▶ _INFORMATION_:
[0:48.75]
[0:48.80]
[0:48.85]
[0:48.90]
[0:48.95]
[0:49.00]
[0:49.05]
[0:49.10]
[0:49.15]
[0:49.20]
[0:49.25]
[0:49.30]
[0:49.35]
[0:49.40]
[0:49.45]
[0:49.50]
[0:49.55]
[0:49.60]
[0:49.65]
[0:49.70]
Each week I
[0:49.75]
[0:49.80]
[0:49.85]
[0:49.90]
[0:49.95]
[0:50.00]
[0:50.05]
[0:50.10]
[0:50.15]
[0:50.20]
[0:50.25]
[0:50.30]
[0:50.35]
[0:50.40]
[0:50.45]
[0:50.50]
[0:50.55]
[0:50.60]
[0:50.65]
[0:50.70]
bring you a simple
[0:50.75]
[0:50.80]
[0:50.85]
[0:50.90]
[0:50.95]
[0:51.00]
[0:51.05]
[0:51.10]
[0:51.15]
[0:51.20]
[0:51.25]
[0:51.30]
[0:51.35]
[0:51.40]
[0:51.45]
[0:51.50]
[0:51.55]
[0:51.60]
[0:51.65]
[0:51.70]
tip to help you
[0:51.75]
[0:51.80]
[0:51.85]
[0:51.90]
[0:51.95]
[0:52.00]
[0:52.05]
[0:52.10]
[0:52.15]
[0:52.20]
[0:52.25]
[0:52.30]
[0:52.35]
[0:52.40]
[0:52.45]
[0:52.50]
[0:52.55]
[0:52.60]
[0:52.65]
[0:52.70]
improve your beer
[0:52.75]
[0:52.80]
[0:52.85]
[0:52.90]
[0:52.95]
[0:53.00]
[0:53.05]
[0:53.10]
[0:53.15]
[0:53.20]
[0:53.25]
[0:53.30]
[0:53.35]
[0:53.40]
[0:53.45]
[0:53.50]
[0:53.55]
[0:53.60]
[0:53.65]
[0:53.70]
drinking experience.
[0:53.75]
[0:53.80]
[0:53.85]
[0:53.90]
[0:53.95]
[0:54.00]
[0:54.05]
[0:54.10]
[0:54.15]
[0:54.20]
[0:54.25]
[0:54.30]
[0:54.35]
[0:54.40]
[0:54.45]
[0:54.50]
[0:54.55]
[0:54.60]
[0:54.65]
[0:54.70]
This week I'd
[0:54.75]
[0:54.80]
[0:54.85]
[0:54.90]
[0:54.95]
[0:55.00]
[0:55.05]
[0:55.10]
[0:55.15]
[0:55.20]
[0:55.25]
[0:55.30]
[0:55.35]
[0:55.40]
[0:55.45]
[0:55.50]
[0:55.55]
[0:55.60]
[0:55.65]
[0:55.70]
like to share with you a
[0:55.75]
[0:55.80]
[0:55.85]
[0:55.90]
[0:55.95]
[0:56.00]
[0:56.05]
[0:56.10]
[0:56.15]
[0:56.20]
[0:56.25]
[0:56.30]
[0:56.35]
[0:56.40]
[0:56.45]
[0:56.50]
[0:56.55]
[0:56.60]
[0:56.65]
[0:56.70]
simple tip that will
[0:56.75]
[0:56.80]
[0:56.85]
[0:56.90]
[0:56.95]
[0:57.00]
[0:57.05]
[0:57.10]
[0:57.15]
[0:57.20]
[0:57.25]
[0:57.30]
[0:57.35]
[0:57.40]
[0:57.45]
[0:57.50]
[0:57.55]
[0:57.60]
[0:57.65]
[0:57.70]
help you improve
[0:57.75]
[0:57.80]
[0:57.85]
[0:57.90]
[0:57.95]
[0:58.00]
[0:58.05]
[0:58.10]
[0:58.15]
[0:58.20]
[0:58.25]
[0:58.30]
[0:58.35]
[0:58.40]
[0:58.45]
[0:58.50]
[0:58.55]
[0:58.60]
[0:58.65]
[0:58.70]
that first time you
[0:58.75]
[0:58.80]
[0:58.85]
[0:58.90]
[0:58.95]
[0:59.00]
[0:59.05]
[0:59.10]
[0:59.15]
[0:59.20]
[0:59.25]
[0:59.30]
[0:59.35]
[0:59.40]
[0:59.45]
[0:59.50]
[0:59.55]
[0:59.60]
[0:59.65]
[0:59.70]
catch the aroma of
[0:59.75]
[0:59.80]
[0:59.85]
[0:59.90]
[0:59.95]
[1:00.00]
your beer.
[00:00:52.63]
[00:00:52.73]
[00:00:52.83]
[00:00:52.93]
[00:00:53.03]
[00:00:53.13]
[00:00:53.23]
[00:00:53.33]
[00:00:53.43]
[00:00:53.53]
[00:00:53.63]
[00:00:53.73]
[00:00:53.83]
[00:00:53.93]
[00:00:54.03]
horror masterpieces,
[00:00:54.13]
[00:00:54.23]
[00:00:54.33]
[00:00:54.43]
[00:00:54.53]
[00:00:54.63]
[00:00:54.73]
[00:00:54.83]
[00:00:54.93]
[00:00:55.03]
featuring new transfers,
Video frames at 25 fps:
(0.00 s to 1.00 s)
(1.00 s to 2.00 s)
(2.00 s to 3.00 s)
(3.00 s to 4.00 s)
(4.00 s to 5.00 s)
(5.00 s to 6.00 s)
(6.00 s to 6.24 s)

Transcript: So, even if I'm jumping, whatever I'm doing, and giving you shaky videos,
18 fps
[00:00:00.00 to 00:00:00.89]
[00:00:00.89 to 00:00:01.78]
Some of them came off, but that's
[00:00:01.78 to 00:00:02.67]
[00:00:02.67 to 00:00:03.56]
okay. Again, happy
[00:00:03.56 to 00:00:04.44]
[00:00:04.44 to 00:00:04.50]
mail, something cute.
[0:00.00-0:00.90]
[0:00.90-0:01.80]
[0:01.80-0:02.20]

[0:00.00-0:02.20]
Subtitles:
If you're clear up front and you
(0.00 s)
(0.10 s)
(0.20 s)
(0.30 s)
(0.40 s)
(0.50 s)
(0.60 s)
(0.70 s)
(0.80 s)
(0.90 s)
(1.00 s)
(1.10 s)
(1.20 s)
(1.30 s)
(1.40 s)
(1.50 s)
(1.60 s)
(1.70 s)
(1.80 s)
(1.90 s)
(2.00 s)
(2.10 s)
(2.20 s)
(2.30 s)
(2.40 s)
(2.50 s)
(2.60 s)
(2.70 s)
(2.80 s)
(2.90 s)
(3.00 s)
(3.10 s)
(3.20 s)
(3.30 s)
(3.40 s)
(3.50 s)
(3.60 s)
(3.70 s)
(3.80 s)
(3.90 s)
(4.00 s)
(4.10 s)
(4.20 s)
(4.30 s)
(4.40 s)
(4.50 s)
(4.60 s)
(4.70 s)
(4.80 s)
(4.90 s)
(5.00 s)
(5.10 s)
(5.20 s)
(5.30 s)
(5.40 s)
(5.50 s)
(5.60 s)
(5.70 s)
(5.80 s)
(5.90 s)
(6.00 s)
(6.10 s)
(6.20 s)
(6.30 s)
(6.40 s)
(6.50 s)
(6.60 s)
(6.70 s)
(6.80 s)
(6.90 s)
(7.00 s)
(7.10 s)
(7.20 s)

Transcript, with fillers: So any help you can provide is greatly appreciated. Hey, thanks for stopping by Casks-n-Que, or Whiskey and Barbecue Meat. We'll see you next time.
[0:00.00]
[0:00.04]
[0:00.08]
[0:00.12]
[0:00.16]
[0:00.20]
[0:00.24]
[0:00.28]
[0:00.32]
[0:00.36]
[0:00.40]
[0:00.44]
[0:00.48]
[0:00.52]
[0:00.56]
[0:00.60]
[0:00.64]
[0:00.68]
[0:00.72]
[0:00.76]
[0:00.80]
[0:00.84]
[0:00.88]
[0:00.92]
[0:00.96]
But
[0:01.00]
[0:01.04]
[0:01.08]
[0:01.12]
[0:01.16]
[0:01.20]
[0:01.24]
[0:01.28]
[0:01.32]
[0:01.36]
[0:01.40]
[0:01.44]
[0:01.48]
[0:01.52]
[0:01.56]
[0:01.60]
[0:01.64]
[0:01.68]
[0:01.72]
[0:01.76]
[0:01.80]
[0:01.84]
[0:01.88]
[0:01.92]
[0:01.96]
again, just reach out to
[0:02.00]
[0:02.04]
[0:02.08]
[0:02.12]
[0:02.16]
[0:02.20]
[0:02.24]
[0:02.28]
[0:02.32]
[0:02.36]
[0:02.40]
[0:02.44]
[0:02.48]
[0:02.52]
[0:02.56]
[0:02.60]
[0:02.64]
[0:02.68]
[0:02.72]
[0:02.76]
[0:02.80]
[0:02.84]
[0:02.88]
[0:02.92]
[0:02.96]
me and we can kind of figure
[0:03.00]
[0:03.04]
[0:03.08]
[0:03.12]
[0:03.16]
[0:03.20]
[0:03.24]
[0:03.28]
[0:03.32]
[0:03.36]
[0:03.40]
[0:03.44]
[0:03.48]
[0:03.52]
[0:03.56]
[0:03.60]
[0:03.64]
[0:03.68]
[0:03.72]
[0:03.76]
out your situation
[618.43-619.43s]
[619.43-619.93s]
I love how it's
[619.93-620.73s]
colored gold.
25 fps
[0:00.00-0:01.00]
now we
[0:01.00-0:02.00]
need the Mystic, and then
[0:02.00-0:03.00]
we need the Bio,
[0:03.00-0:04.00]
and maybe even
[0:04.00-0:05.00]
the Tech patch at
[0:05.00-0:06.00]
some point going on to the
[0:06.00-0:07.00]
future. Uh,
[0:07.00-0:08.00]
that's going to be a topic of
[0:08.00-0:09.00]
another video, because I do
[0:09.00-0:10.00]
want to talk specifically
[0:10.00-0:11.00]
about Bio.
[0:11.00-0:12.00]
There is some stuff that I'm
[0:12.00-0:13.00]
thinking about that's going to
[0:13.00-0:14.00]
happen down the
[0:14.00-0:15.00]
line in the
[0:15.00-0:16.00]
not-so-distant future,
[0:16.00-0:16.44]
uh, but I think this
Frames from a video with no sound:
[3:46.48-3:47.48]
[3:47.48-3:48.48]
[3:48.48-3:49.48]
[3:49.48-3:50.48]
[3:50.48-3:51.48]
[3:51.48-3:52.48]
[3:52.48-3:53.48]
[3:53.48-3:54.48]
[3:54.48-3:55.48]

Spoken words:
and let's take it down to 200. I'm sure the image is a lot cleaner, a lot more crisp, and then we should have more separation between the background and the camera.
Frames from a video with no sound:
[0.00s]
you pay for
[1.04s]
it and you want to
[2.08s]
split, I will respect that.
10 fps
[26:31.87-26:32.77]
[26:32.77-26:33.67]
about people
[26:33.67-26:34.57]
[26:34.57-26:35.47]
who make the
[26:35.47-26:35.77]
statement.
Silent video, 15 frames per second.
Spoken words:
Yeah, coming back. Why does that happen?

▶ _WORK REQUIRED_:
If a line in the material contains "Transcript", show it.

▶ _ANSWER BOX_:
Transcript: So, even if I'm jumping, whatever I'm doing, and giving you shaky videos,
Transcript, with fillers: So any help you can provide is greatly appreciated. Hey, thanks for stopping by Casks-n-Que, or Whiskey and Barbecue Meat. We'll see you next time.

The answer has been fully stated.